I do know we are at our limits with the TV (6500 or 6700 lbs GVWR, I can't remember right now and DH isn't home to ask). Our trailer has a GVWR of 5500lbs. Wheelbase does seem to be our biggest issue. I know we are pushing (over?) our limits on it and we will be upgrading the TV in the spring. For now we will do some local trips with the jeep.
We are getting a 1200lb hitch, dual cam sway, and brake controller installed at the dealers. I have no idea on which brands. After reading on this forum it seems Prodigy is the best brake controller and a Hensly? Is the Hensley the hitch or sway control? (I told you and I a newbie!)
I really need a book out there like "Towing a 23FBS with a Jeep GC for Dummies"!!

So if anyone can give me a little of the basics on loading the trailer and such I would greatly appreciate it. 
I worry because my DH subscribes to the BFI (Brute force and ignorance) theory~ and isn't one to ease into things....


----------



## camping479 (Aug 27, 2003)

No dumb questions at all, better to ask then find out the hard way









The outback is going to be quite a load for the jeep. The owner's manual should have information on towing weights etc. Probably none though on loading the trailer.

The main thing is to not have the tongue too light. Too light of a tongue can cause sway and you want to avoid that. If you load most items over the axles and toward the front, you will keep the tongue weight where it should be. Tongue weight should be 10-15% of the total weight of the trailer. So if it weighs 5300#, the tongue weight should be between 530 and 800#. That shouldn't be a problem as the those of us who have weighed our trailers have found the tongue weight to be in the 15% range. The best thing to do is to load the trailer and get your setup weighed to see what the exact weights are.

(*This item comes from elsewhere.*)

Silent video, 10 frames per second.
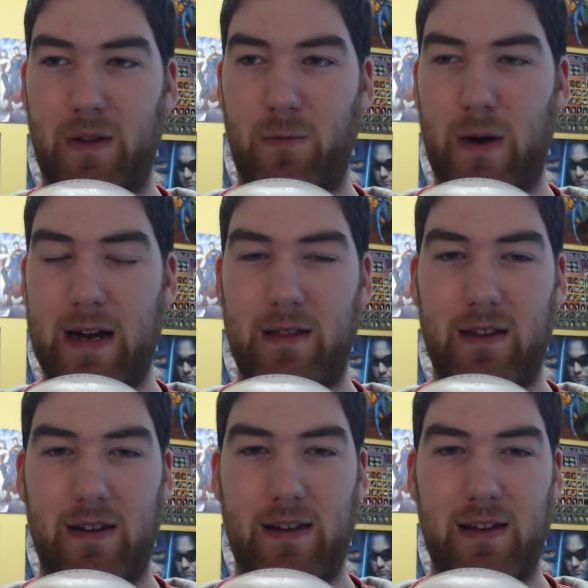way
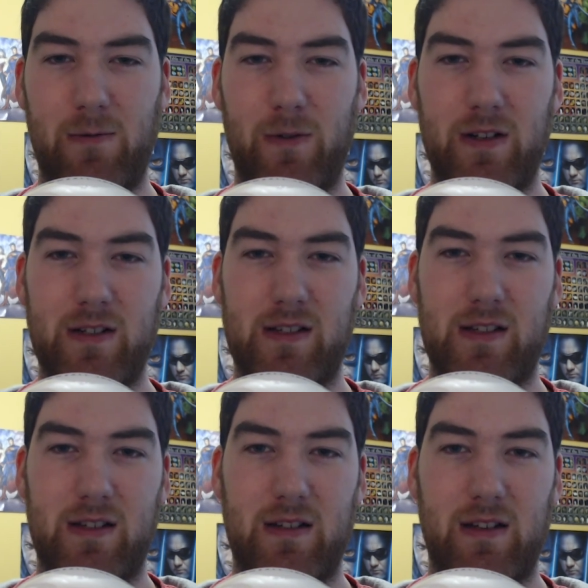that he was,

If you are planning short trips for now and are planning to upgrade the truck in the spring I think that's a good idea as you will be pushing your jeep to or beyond its limits.

I've found as well as many others here that the prodigy is by far one of the best brake controllers, easy to set up and it does a great job.

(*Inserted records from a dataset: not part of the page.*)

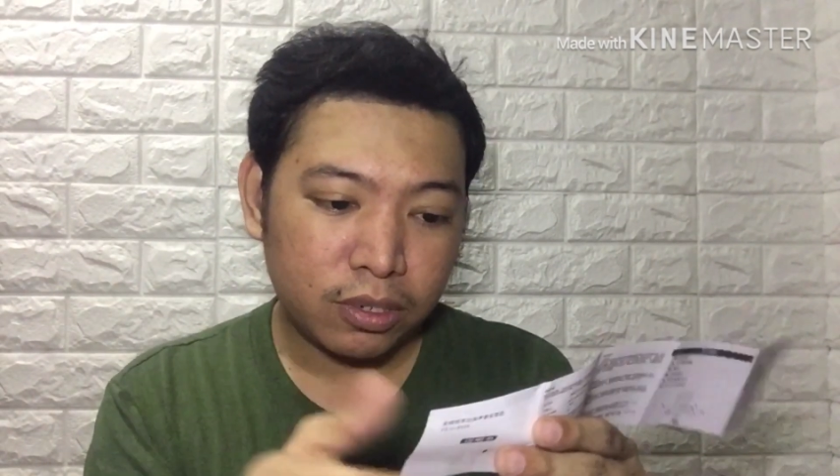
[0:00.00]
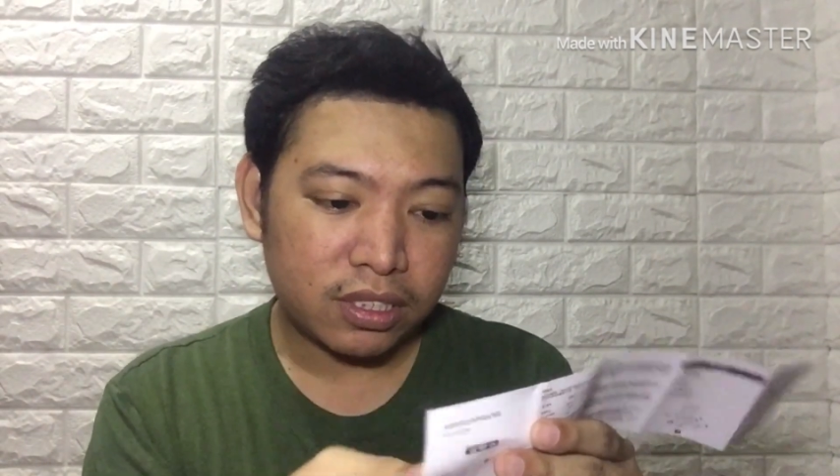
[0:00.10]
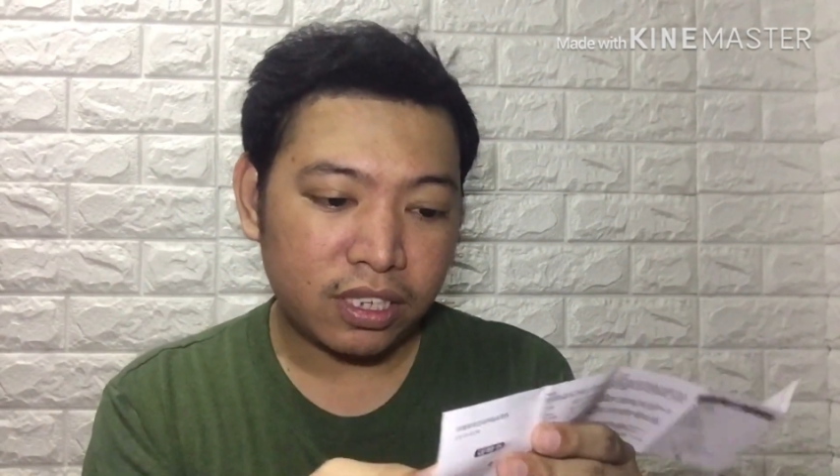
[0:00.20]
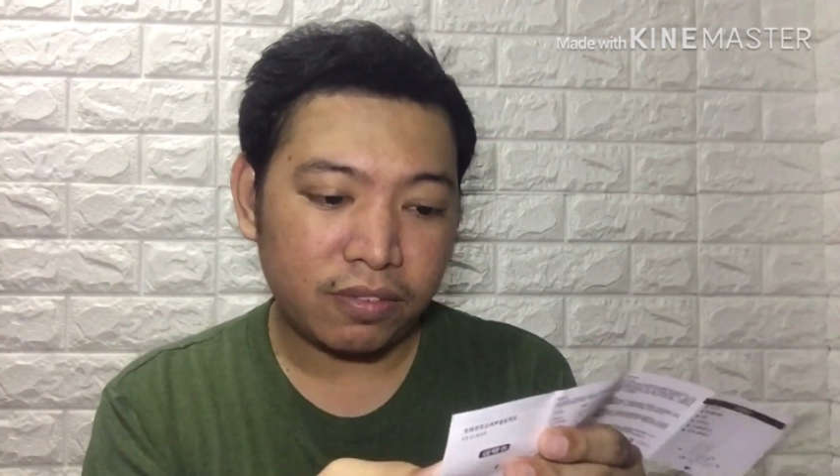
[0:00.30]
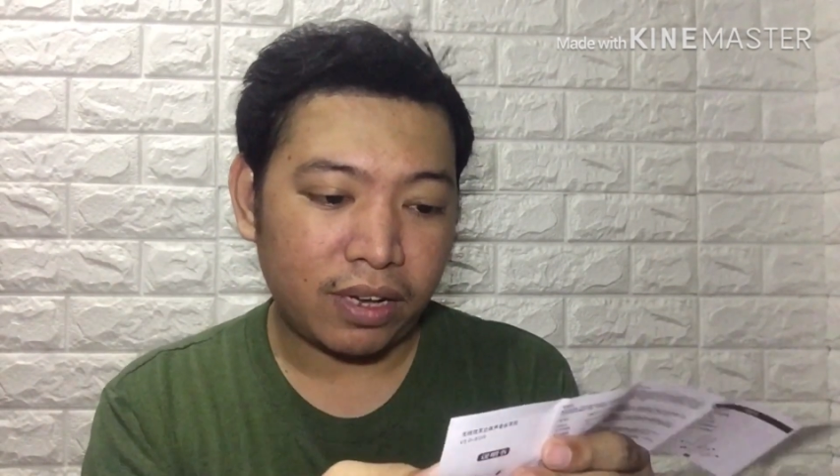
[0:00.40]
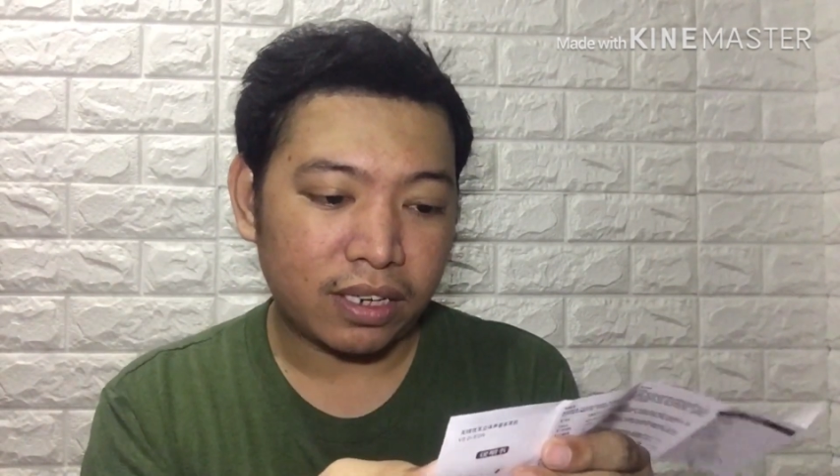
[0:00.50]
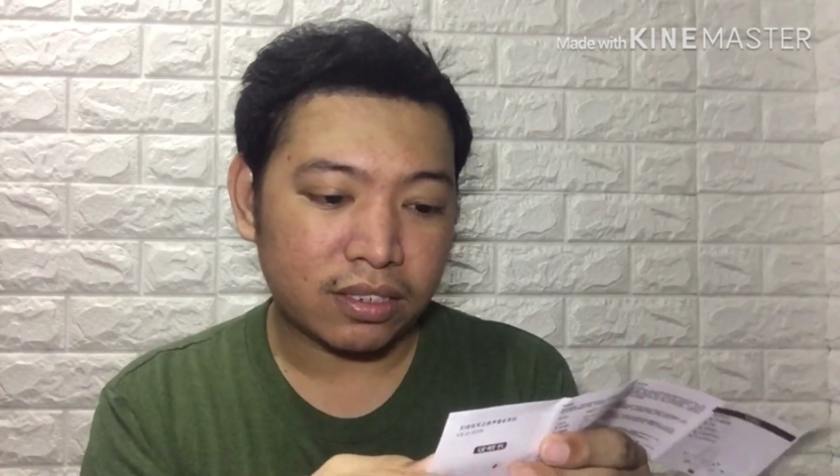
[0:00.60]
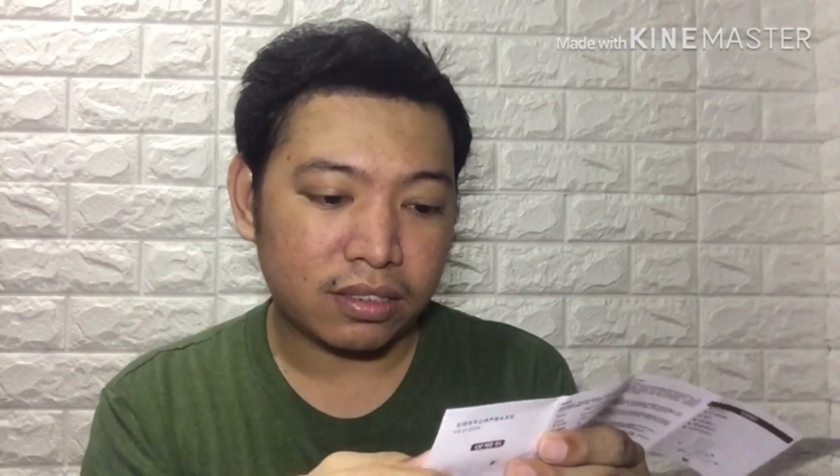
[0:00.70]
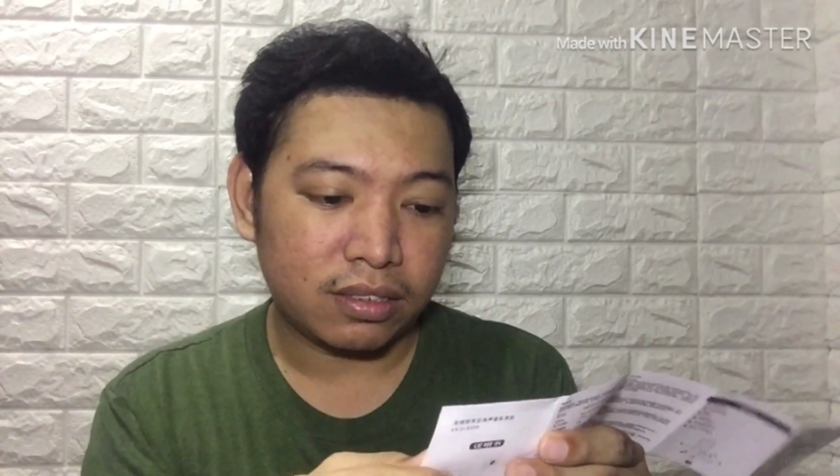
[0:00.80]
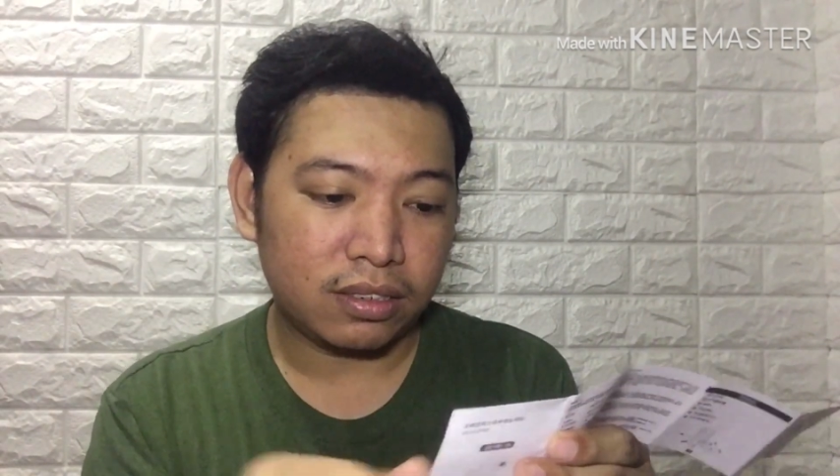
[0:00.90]

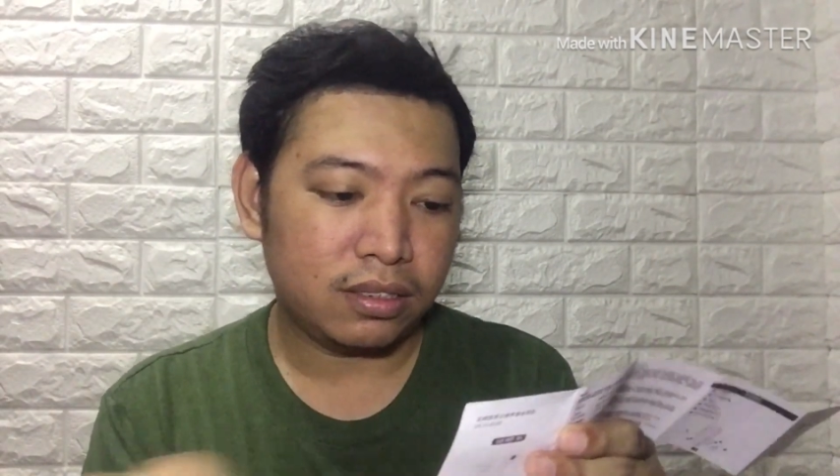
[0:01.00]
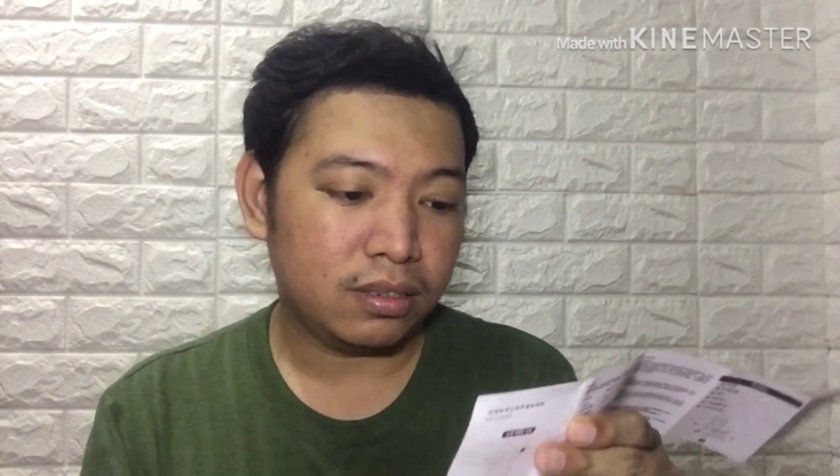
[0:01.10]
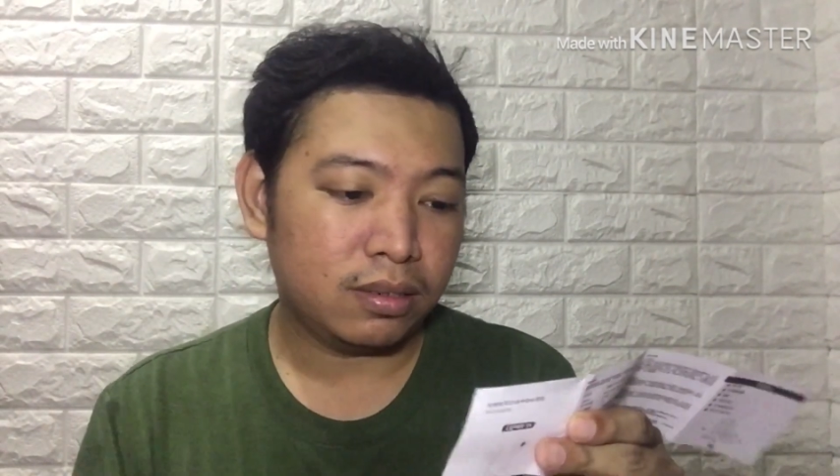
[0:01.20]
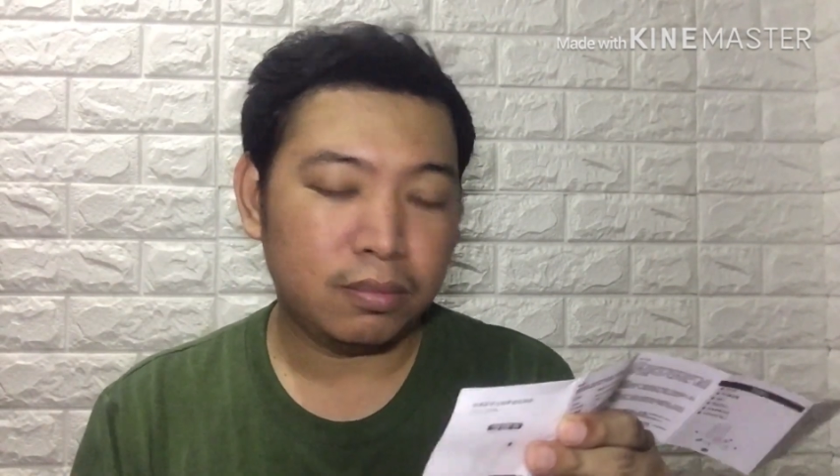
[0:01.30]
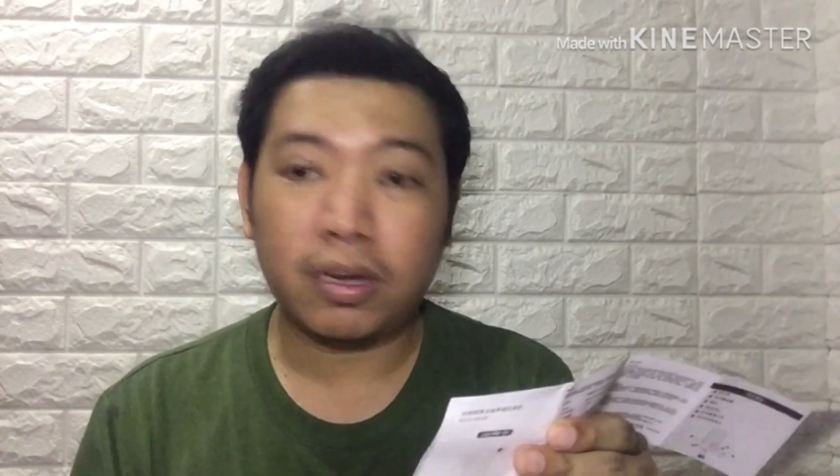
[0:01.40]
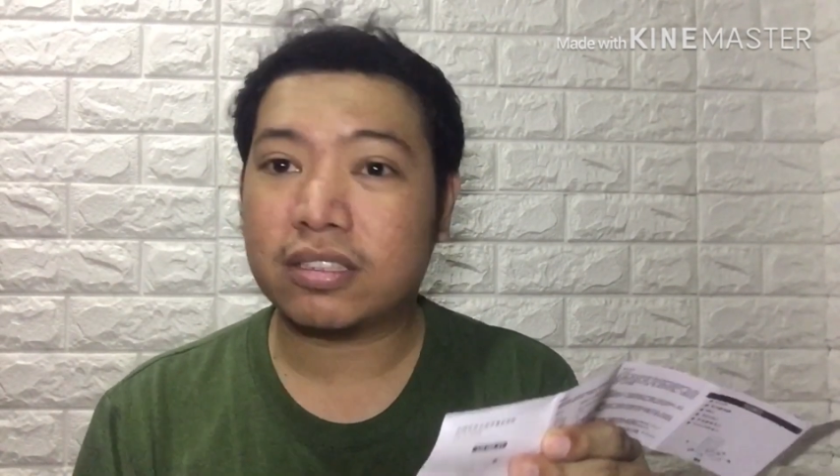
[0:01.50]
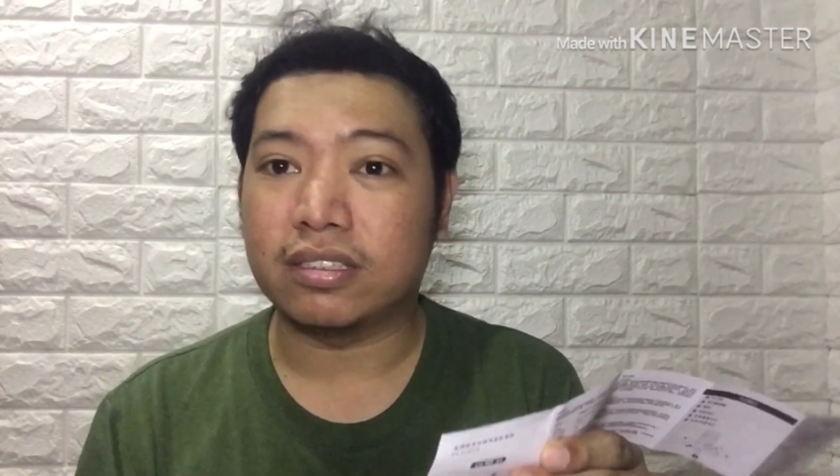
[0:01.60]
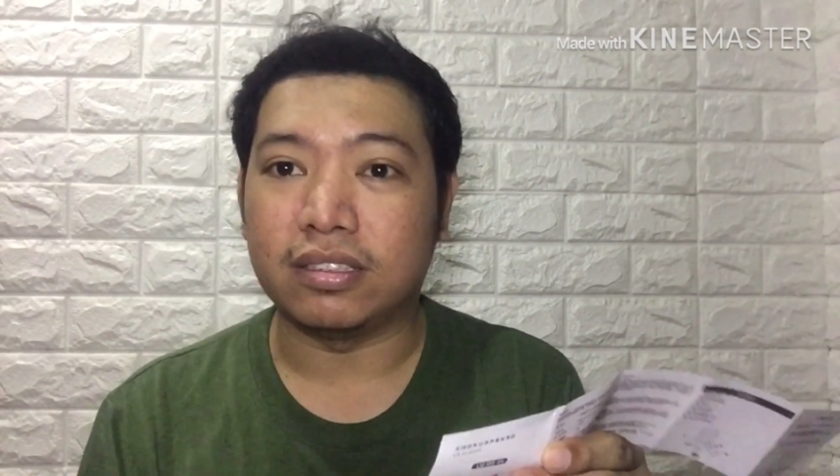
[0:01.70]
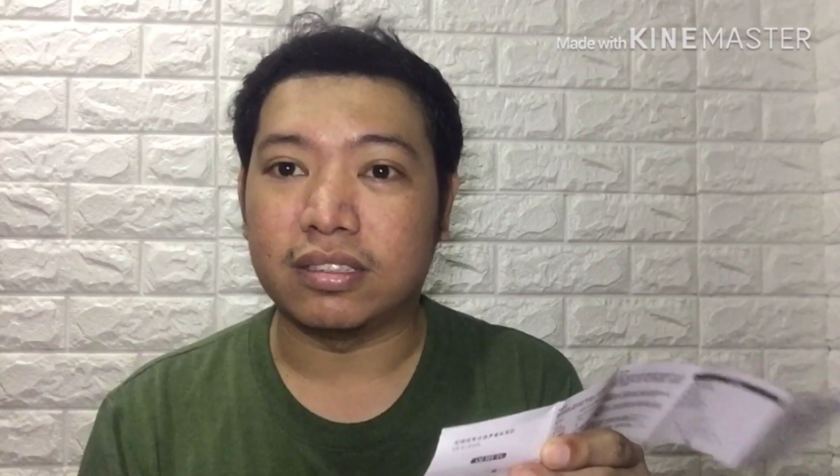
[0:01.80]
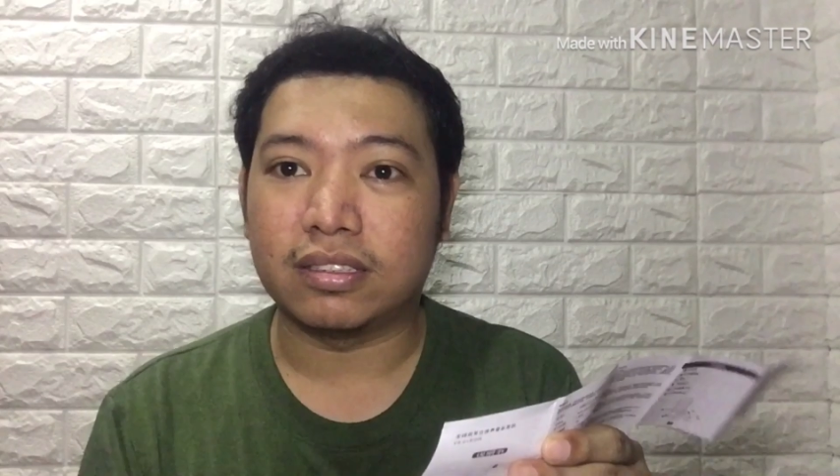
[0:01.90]
multifunction
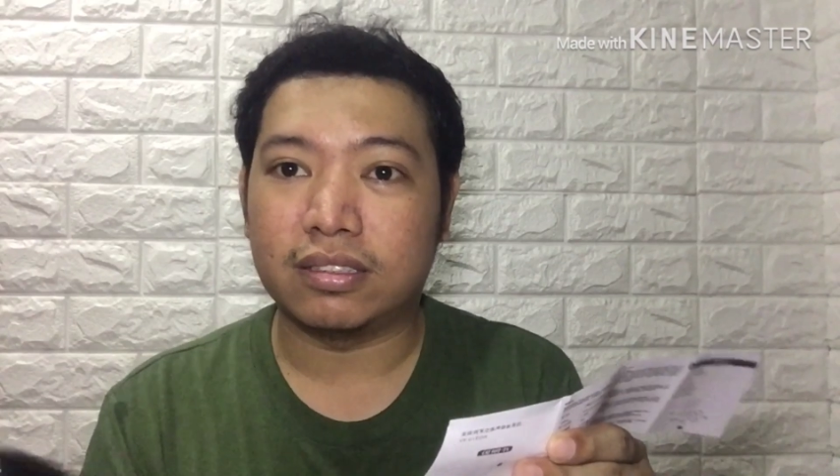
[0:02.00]
button.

The Hensley is a hitch system that eliminates sway all together. It has sway control and weight distribution all in one package. Those who have one say they'll never tow with any other type of hitch. The drawback is the close to 3k price but you can't put a price on safety. The dual cam system your dealer is giving you is a good system as well. As long as it is set up right, it will do a good job at controlling sway.

I'm sure others here will be able to fill in the gaps here and help you out.

Mike


----------



## sircarryalot (Jun 23, 2005)

oreilly76 said:


> Hi!
> As I have stated in a previous thread my DH and I are picking up our new to us 2002 23FBS this Friday.
> We have no towing experience and would appreciate thoughts.
> We are towing (for now) with a 1998 Jeep Grand Cherokee with the v-8 engine. I have been doing a lot of reading on towing and I am still confused. Does my owners manual come with a lot of the info such as how to load our camper properly and making sure the tongue weight and load is correct?
> ...


Hi, Sounds like you on on the path with your reseach. The best thing for you to is to make sure your jeep and trailer are level. I myself have an Equalizer Hitch and when the dealer set it up with my trailer the back end of my truck went down
3 3/4 inches and the front end went up 3/4 of an inch. The dealer said if you can believe that this was fine. So I e-mailed Equalizer Hitch myself and asked if this was fine. I got a two page reply. In a nutshell,measure front and rear bumper hieght before trailer goes on. After trailer is hooked up, remeasure. The hieghts will change. If you can get the two measurements within an inch of each other you are set up correct and more important you and your family are safe. As you can see with my set up there was a 3 inch differance after the trailer went on. This was corrected in my case with making changes to the hitch. My set up is within an 1/4 of an inch. If you look at the pics on this site you can clearly see the trucks back ends are down and the front ends are up and the trailers are not level with back ends up and the hitch end down. I call this "THE V" When this happens you have little or no sway control according to EQUALIZER. I once had the "V" but no more my truck and trailer are level. It takes time to make adjustments but well worth it. Also as you add more wieght to your trailer these hieghts should be checked often to make sure you stay level. I hope this helps you and good luck.

Mike


----------



## ee4308 (Aug 23, 2005)

Sandy and Mike,

Welcome to this great site and a vast storehouse of knowledge from these Outbackers. Not much experience here (yet), in loading and towing so I will leave the advice to the well qualified. For sure,any questions you ask will be answered with great advice. Happy Camping. sunny


----------



## azx33 (Aug 13, 2005)

The 23' OB is too much trailer for your 98 JGC ZJ. I tow a 05 21RS OB with my Jeep (WJ) and it does the job, but I would not want to tow anything larger. For your situation, I would stay off the big grades, especially the long drawn out ones. Also, make sure you have the tow package on your Jeep and an aux tranny cooler. I went with the equalizer hitch setup and have had no issues with trailer stability or sway, regardless of the towing conditions.


----------



## glennsteers (Apr 25, 2005)

Sandy & Mike,

As one of the newest Hensley converts, I have to put in my 2 cents for the Hensley. Having already tried the Reese Dual Cam w/WD (an awesome system), I cannot say enough about the Hensley's performance and "road feel" and Outbackers can still get $300 off the price by calling Sean Woodruff (VP of Hensley) at 800-410-6580 x100.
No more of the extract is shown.